Among the entries that follow, find every line with the word "transcript" and copy it.

The records Start Marker

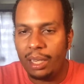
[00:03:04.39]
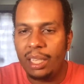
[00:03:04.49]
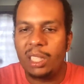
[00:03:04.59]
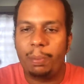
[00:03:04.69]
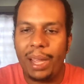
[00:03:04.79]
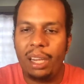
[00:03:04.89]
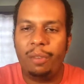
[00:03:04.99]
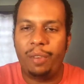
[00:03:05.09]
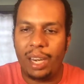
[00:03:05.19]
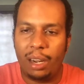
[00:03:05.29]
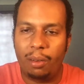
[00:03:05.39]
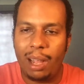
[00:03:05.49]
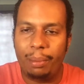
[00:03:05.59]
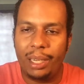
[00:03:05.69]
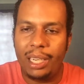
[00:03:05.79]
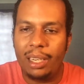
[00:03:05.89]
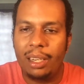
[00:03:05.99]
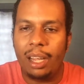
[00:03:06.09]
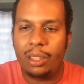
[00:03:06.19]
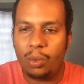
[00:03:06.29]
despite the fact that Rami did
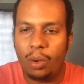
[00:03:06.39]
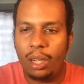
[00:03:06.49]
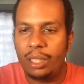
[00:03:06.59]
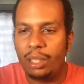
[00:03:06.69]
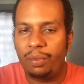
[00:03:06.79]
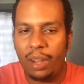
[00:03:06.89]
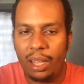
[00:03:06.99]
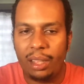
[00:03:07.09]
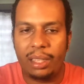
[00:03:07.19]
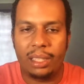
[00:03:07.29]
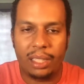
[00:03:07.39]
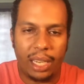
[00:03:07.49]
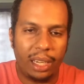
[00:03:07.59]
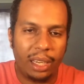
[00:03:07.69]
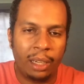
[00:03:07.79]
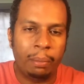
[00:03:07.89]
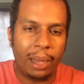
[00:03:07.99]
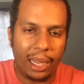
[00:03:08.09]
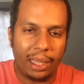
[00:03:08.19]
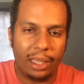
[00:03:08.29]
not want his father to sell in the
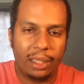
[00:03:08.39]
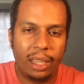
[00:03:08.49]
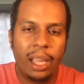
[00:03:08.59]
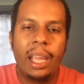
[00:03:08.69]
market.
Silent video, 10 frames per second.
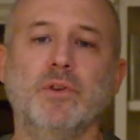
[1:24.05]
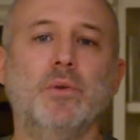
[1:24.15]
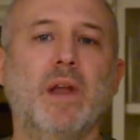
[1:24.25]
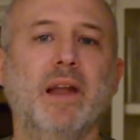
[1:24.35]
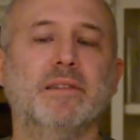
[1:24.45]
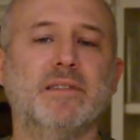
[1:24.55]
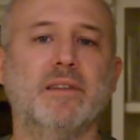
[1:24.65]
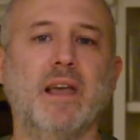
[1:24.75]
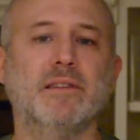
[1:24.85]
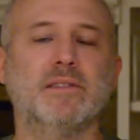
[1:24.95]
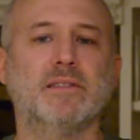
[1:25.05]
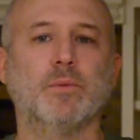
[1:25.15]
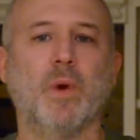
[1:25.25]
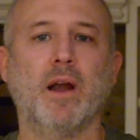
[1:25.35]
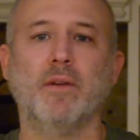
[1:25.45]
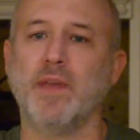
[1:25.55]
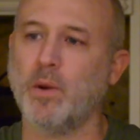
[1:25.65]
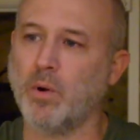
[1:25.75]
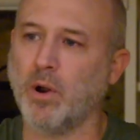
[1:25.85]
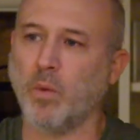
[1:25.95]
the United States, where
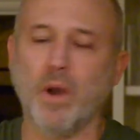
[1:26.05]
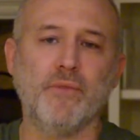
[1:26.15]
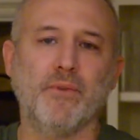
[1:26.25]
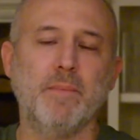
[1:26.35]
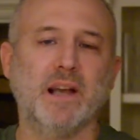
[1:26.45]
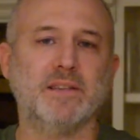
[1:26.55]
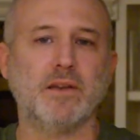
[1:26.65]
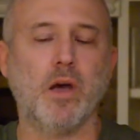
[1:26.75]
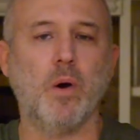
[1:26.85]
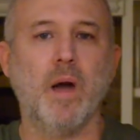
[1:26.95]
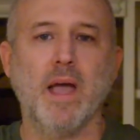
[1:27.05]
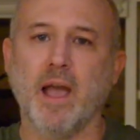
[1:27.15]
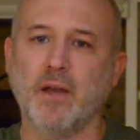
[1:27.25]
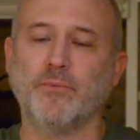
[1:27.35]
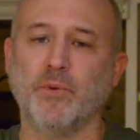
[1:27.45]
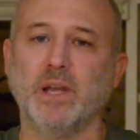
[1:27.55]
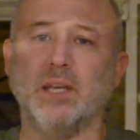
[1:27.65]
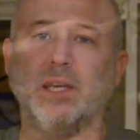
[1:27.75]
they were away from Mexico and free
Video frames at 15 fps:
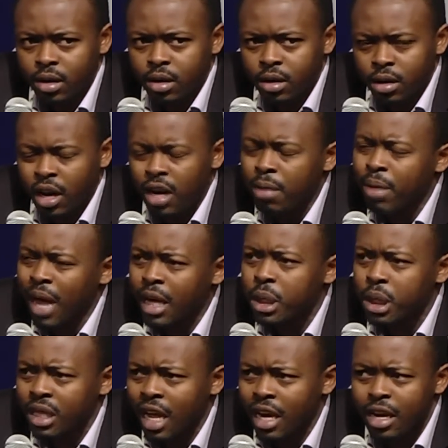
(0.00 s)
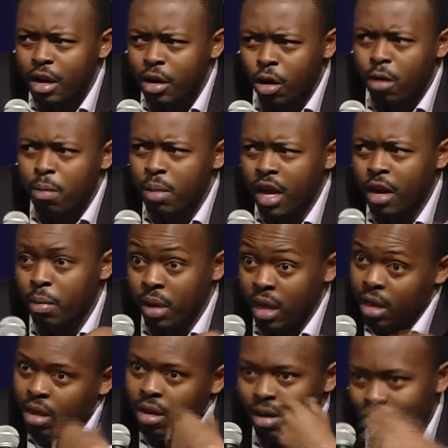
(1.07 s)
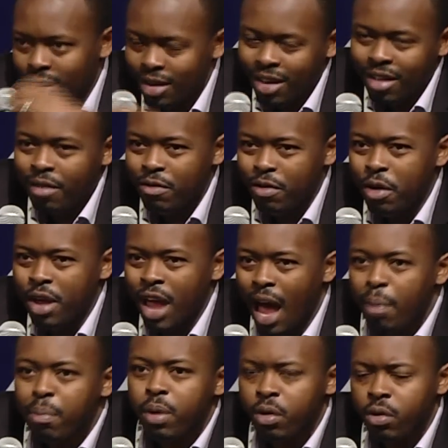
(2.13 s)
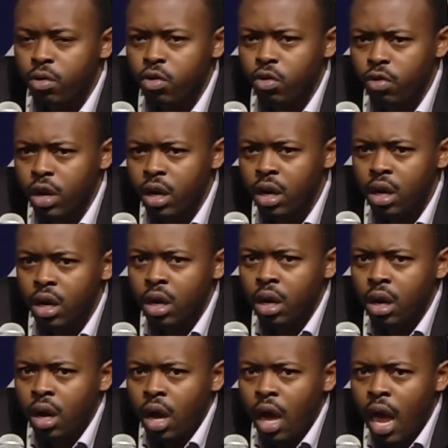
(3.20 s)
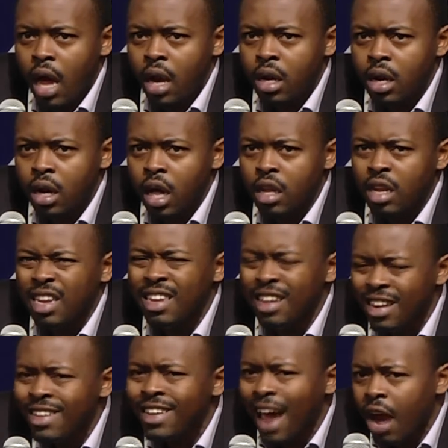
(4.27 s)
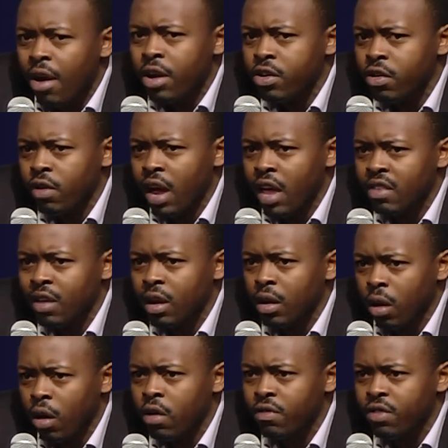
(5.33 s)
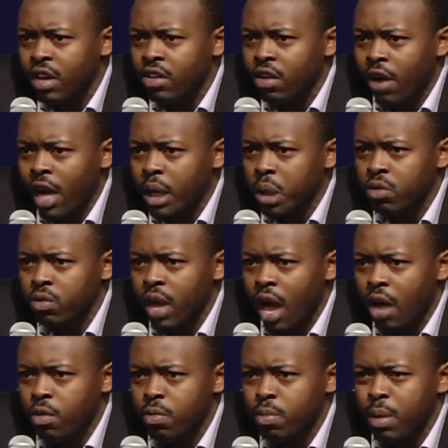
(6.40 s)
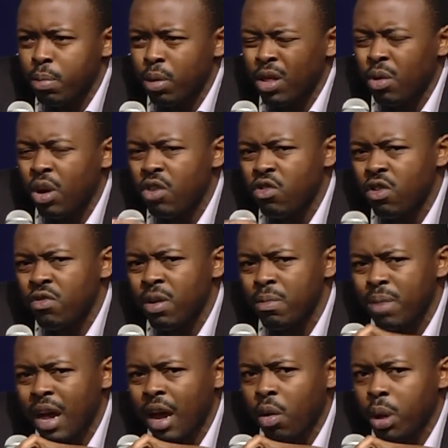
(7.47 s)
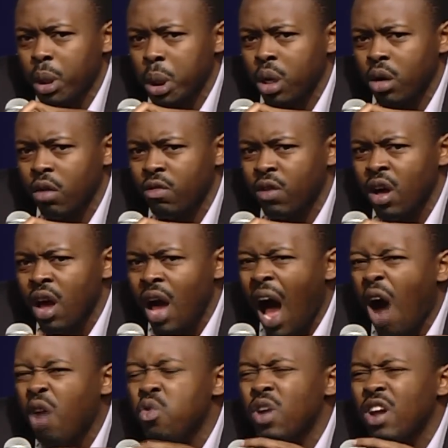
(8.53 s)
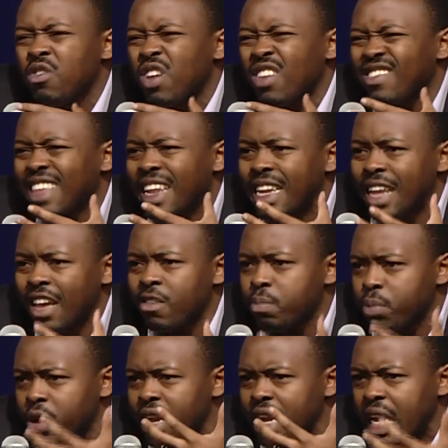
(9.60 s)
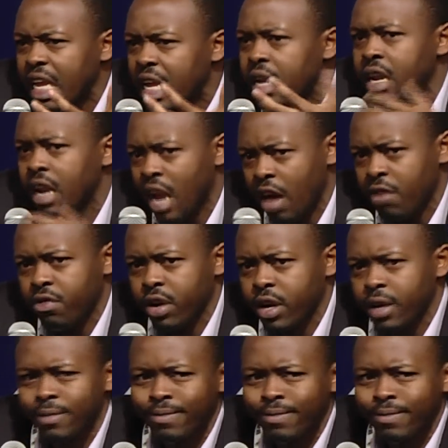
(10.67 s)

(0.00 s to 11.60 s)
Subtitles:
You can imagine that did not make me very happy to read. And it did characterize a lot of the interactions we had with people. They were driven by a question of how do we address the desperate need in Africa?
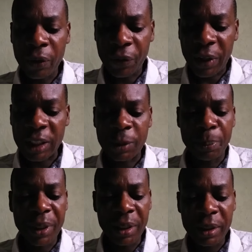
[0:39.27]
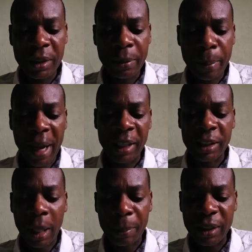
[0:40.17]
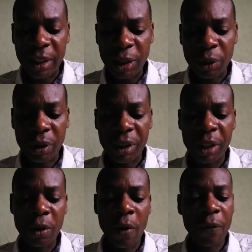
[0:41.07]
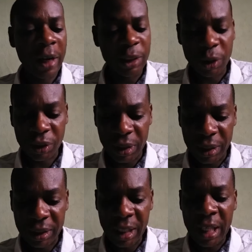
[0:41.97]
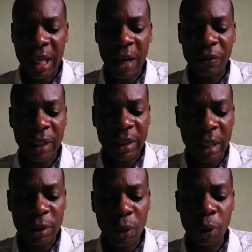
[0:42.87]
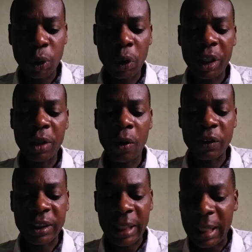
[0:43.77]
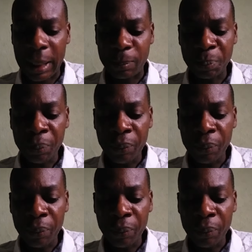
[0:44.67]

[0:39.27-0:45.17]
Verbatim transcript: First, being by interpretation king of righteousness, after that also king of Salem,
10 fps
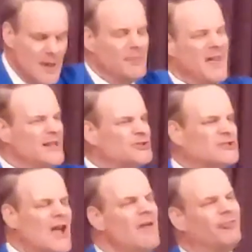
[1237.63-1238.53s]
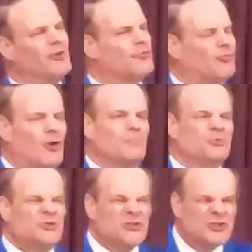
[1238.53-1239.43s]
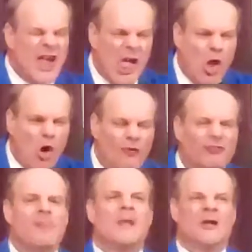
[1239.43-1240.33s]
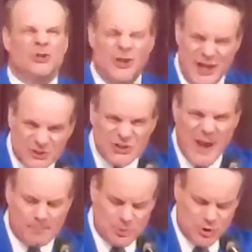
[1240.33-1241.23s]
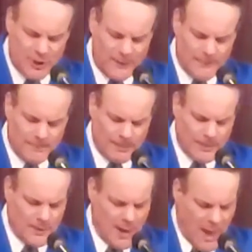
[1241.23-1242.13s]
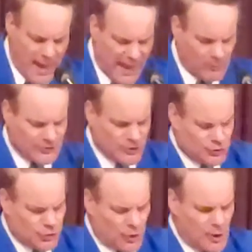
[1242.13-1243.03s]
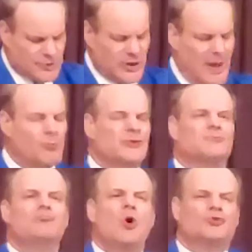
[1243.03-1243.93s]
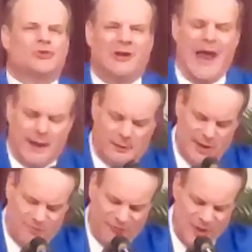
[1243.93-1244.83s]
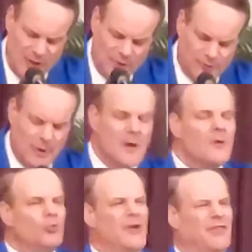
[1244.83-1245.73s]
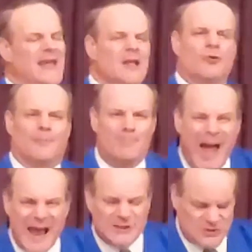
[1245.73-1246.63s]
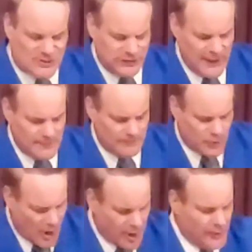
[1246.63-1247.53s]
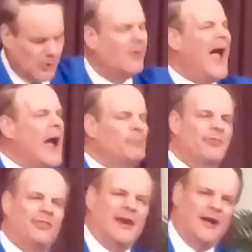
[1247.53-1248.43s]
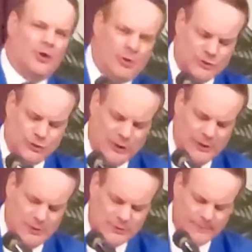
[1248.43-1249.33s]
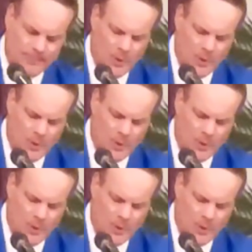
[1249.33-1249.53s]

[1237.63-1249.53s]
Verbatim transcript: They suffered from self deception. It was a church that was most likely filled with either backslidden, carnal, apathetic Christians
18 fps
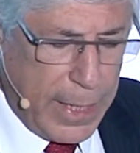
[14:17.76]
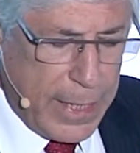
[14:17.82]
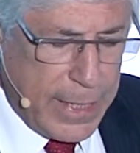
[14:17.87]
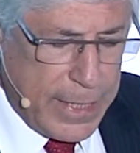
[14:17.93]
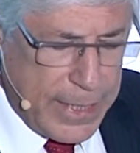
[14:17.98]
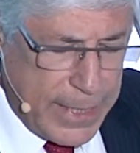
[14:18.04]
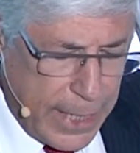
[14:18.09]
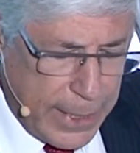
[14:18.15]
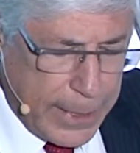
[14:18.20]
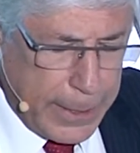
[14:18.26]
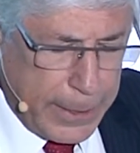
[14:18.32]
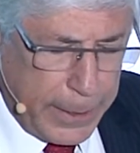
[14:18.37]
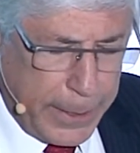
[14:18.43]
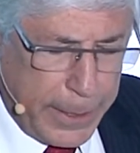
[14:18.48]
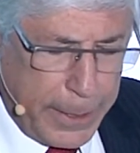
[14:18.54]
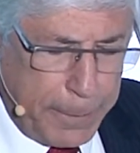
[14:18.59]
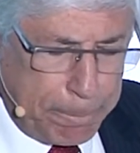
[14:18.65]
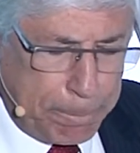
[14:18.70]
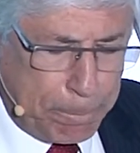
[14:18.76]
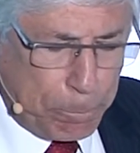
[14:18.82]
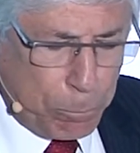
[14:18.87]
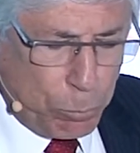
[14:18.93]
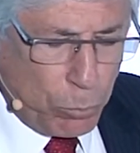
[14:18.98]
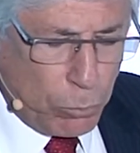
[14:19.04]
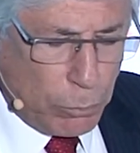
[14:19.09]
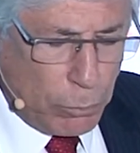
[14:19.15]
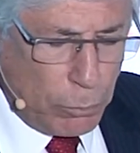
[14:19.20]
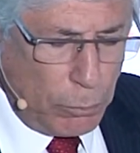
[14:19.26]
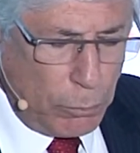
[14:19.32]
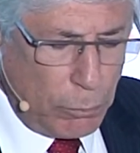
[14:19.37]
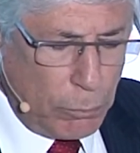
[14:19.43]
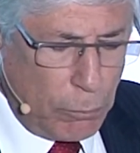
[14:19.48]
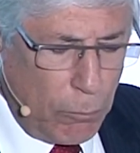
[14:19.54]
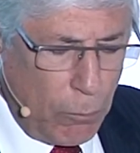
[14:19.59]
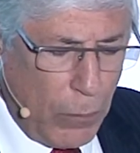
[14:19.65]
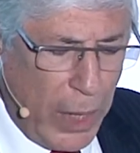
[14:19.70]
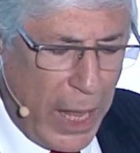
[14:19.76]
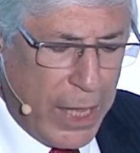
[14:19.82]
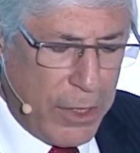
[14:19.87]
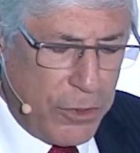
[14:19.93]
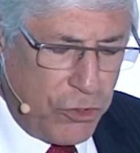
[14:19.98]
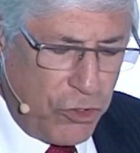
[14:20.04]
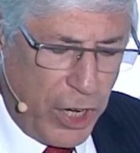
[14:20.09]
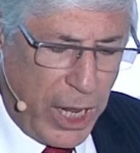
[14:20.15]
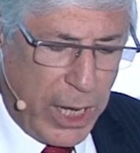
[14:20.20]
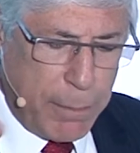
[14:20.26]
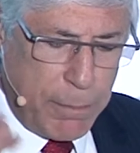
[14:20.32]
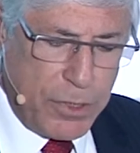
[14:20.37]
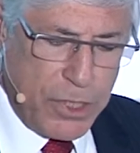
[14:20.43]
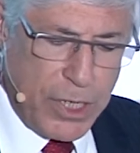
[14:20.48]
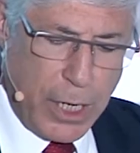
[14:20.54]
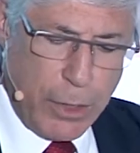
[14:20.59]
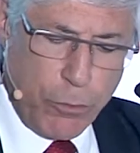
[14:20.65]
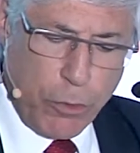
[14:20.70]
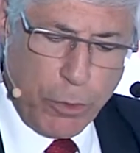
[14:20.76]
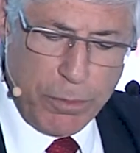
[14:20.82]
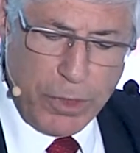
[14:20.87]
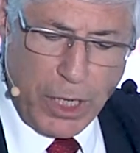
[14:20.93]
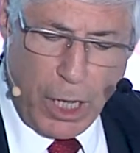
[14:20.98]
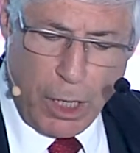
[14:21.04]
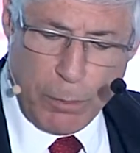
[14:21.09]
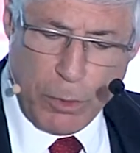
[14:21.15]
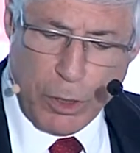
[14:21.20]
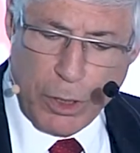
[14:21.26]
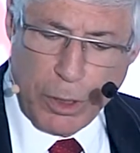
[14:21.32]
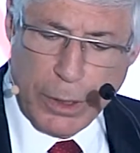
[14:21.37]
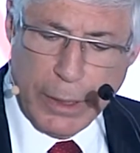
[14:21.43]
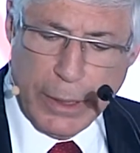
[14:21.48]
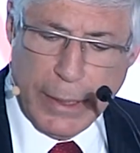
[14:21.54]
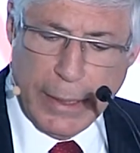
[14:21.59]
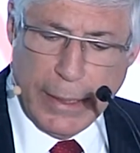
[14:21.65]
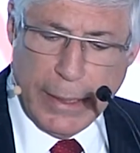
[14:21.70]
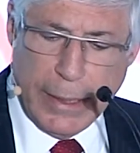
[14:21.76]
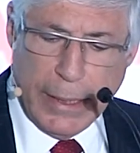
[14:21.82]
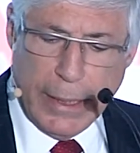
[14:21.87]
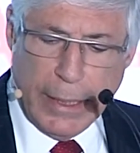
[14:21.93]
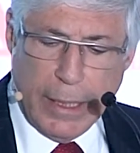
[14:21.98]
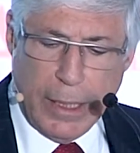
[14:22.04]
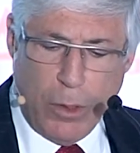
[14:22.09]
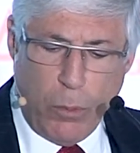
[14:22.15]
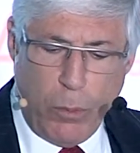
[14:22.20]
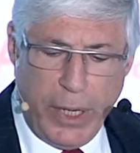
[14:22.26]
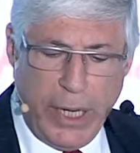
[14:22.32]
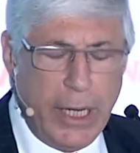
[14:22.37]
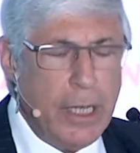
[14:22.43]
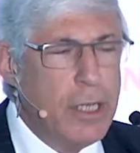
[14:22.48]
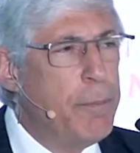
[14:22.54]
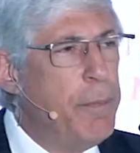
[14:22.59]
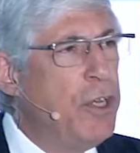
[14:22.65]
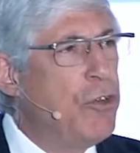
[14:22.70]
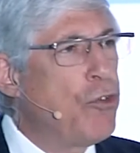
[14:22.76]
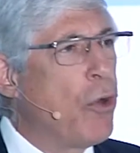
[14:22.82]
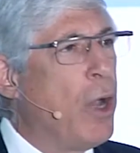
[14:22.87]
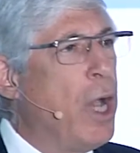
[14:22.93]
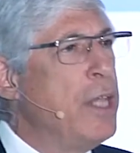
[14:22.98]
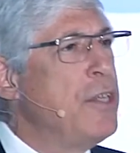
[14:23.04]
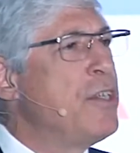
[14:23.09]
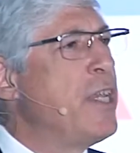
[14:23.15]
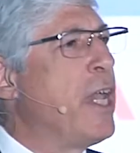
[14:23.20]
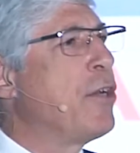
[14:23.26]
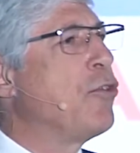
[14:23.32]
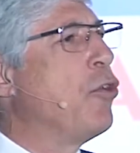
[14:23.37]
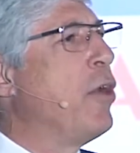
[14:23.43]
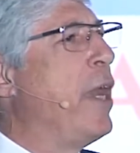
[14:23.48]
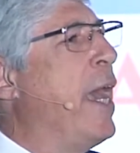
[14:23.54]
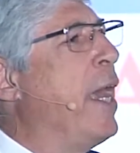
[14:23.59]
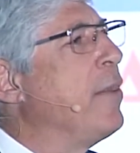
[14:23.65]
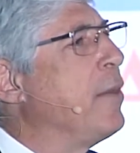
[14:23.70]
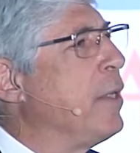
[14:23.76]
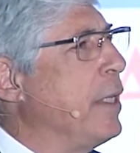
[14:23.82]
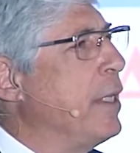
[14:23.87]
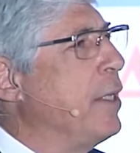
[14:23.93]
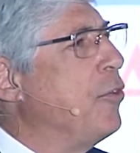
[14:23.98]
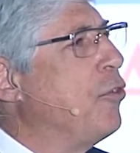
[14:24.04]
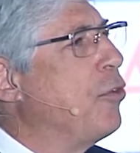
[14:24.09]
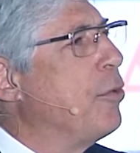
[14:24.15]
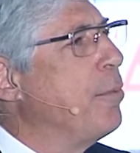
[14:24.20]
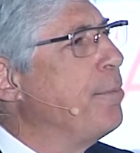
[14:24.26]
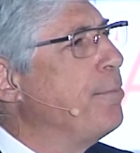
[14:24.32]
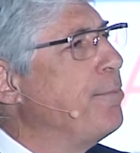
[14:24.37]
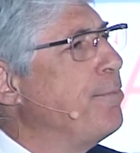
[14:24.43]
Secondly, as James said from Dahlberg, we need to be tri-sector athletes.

The records End Marker

__Written solution__
Verbatim transcript: First, being by interpretation king of righteousness, after that also king of Salem,
Verbatim transcript: They suffered from self deception. It was a church that was most likely filled with either backslidden, carnal, apathetic Christians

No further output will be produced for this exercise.